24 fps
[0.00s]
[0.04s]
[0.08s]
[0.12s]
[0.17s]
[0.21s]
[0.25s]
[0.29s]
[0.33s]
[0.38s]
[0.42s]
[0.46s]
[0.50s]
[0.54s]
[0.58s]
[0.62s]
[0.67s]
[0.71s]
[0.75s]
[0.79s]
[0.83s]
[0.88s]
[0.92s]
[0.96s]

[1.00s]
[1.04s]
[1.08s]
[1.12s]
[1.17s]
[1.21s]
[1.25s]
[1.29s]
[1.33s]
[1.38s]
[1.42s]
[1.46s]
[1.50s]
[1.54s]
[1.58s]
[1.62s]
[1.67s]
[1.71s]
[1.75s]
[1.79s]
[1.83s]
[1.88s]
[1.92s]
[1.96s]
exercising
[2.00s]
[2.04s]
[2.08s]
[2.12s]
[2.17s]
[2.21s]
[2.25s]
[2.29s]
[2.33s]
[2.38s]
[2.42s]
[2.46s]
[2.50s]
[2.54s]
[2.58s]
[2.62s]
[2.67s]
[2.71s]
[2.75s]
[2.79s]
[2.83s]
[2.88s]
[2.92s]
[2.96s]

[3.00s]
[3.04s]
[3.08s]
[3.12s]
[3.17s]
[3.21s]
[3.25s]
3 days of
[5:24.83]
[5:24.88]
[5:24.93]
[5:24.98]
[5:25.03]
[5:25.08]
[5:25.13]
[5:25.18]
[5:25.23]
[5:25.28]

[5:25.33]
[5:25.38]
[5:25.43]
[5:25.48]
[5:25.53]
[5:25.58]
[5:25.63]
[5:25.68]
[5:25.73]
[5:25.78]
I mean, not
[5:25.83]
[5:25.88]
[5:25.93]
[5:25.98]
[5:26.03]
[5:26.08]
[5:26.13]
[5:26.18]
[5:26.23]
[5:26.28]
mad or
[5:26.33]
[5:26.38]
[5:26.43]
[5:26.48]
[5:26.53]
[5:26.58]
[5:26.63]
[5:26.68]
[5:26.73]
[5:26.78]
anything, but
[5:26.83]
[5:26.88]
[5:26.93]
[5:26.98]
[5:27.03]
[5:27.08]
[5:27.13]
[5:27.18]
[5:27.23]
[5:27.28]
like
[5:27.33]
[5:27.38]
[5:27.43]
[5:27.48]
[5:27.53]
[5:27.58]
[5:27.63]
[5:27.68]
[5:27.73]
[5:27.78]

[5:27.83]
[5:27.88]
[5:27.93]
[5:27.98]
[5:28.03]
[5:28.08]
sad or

============

### Work instructions
For the records above, restate every line word for word.

### Answer for this exercise
24 fps
[0.00s]
[0.04s]
[0.08s]
[0.12s]
[0.17s]
[0.21s]
[0.25s]
[0.29s]
[0.33s]
[0.38s]
[0.42s]
[0.46s]
[0.50s]
[0.54s]
[0.58s]
[0.62s]
[0.67s]
[0.71s]
[0.75s]
[0.79s]
[0.83s]
[0.88s]
[0.92s]
[0.96s]

[1.00s]
[1.04s]
[1.08s]
[1.12s]
[1.17s]
[1.21s]
[1.25s]
[1.29s]
[1.33s]
[1.38s]
[1.42s]
[1.46s]
[1.50s]
[1.54s]
[1.58s]
[1.62s]
[1.67s]
[1.71s]
[1.75s]
[1.79s]
[1.83s]
[1.88s]
[1.92s]
[1.96s]
exercising
[2.00s]
[2.04s]
[2.08s]
[2.12s]
[2.17s]
[2.21s]
[2.25s]
[2.29s]
[2.33s]
[2.38s]
[2.42s]
[2.46s]
[2.50s]
[2.54s]
[2.58s]
[2.62s]
[2.67s]
[2.71s]
[2.75s]
[2.79s]
[2.83s]
[2.88s]
[2.92s]
[2.96s]

[3.00s]
[3.04s]
[3.08s]
[3.12s]
[3.17s]
[3.21s]
[3.25s]
3 days of
[5:24.83]
[5:24.88]
[5:24.93]
[5:24.98]
[5:25.03]
[5:25.08]
[5:25.13]
[5:25.18]
[5:25.23]
[5:25.28]

[5:25.33]
[5:25.38]
[5:25.43]
[5:25.48]
[5:25.53]
[5:25.58]
[5:25.63]
[5:25.68]
[5:25.73]
[5:25.78]
I mean, not
[5:25.83]
[5:25.88]
[5:25.93]
[5:25.98]
[5:26.03]
[5:26.08]
[5:26.13]
[5:26.18]
[5:26.23]
[5:26.28]
mad or
[5:26.33]
[5:26.38]
[5:26.43]
[5:26.48]
[5:26.53]
[5:26.58]
[5:26.63]
[5:26.68]
[5:26.73]
[5:26.78]
anything, but
[5:26.83]
[5:26.88]
[5:26.93]
[5:26.98]
[5:27.03]
[5:27.08]
[5:27.13]
[5:27.18]
[5:27.23]
[5:27.28]
like
[5:27.33]
[5:27.38]
[5:27.43]
[5:27.48]
[5:27.53]
[5:27.58]
[5:27.63]
[5:27.68]
[5:27.73]
[5:27.78]

[5:27.83]
[5:27.88]
[5:27.93]
[5:27.98]
[5:28.03]
[5:28.08]
sad or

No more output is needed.